The Bureau of Land Management on Wednesday said it will continue to accept solar project applications on public land, reversing an earlier decision to stop considering proposals for two years.

The decision appears to be a quick reaction to a backlash of complaints about the moratorium following a New York Times story about the controversial decision last week.

After receiving a flurry of applications, the bureau decided in May to stop accepting new applications so that it could carry out a comprehensive environmental analysis of solar developments’ potential impact on the vast public lands it manages in six western states. The environmental study was expected to take about two years.

The federal agency will now process new applications while carrying out the study, which will be used to determine whether proposed projects will be a good fit with the environment. The bureau is currently seeking public comments about the scope of the study.

Supporters of the moratorium said the government should first establish a national standard for measuring the environmental impact before considering more applications (see posts here and here). Solar energy developments could damage wildlife habitat even though they offer environmental benefits by producing clean energy. Several solar projects, such as one in Southern California which in undergoing hearings about the potential impact of the project on the endangered Mojave ground squirrel, have faced similar concerns.

The federal agency completed an environmental study for wind energy in 2005. It recently published a draft of an environmental study on geothermal energy projects and is looking for public comments.

But the solar project moratorium proved to be an unwise political move. Politicians local and national have been eager to show their support for renewable energy. California Gov. Arnold Schwarzenegger made an appearance at the headquarters of electric-car maker Tesla Motors two days ago to announce that Tesla would produce its new sedan, Model S, in California instead of New Mexico (see Tesla: We Will Build Electric Sedans in California).

Republican presidential candidate John McCain said that, if elected, he would set up a $300 million award for a cutting-edge battery technology to power cars. Meanwhile, his Democratic opponent, Barack Obama, said he would invest $150 billion over 10 years for developing renewable energy.

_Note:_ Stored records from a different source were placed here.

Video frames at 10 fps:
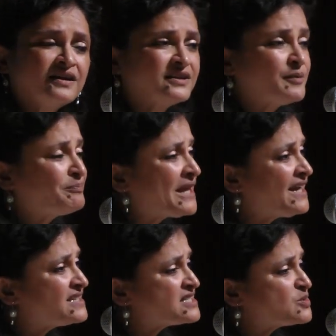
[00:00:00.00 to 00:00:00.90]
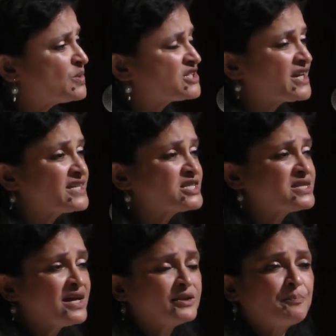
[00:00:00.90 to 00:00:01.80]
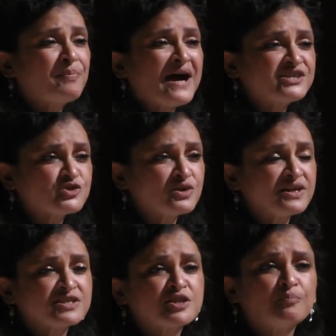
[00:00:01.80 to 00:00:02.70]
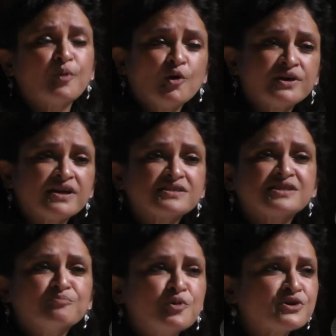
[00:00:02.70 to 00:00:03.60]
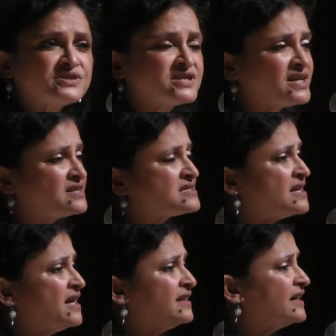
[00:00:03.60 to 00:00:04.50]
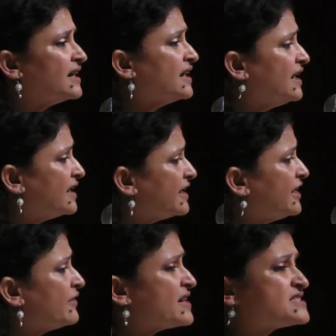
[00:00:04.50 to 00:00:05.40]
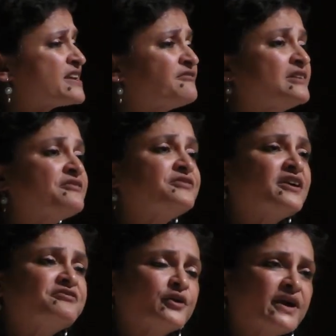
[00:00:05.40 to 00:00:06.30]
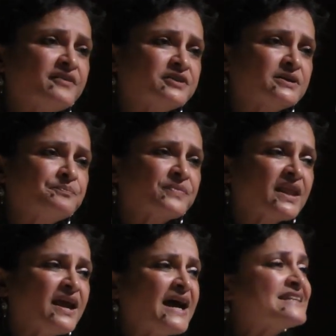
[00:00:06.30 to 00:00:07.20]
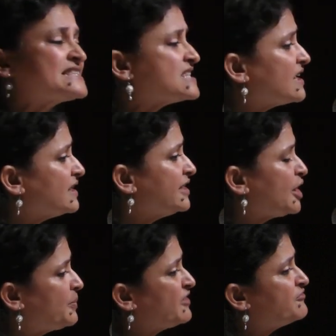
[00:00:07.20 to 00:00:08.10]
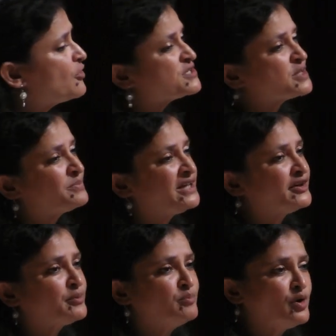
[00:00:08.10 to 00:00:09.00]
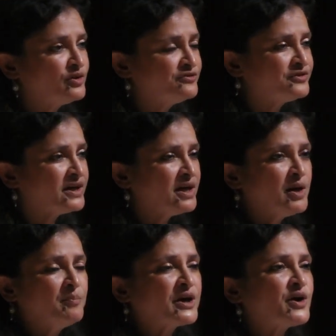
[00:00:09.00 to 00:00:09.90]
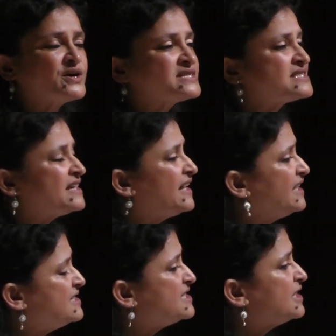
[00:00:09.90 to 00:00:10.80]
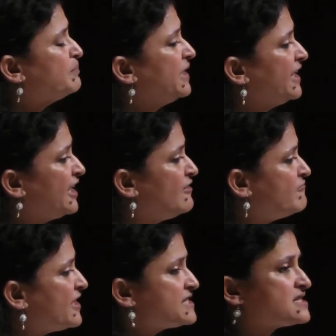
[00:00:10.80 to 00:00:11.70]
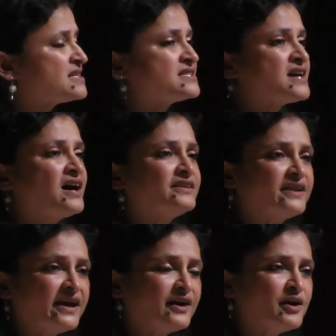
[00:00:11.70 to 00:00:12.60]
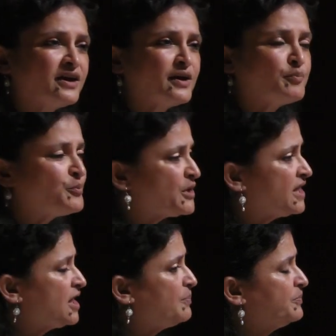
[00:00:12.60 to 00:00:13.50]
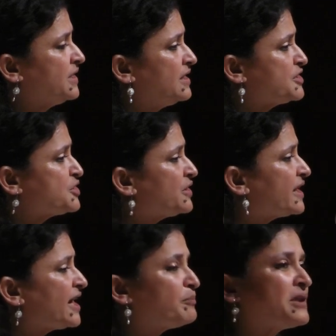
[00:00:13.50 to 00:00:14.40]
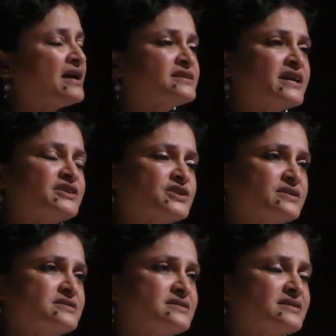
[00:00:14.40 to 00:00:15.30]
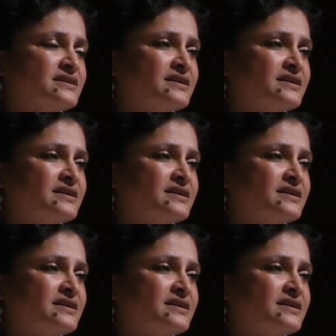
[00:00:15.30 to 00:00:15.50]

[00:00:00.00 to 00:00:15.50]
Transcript: the place which has the pastoralists, the Bodis, the Mursis, the Kiras, they've lived there forever, and suddenly they're being forcibly removed because the Indian investors are there putting up the sugarcane plantations,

“We heard the concerns expressed … about waiting to consider new applications,” said BLM Director James Caswell i n a statement. “By continuing to accept and process new applications for solar energy projects, we will aggressively help meet growing interest in renewable energy sources, while ensuring environmental protections.”

The moratorium would have applied to solar developments in Arizona, California, Colorado, Nevada, New Mexico and Utah. The BLM had received 125 applications before it imposed the ban in May.

The BLM manages 258 million acres, more public land than any other federal agencies. Most of them are in western states. The agency has long allowed grazing, mineral mining and energy developments by private companies.

Sierra Club Executive Director Carl Pope said he supports the latest decision to accept new solar project applications. In a statement, he blamed the Bush administration for BLM’s decision to place a moratorium last month.

“We need to give the BLM and other agencies the staff and financial resources they need to conduct proper environmental reviews as expediently as possible,” Pope said. “This moratorium was simply one more symptom of the Bush disease – a pervasive rot that has rendered our federal government unwilling or unable to perform even its most basic functions.”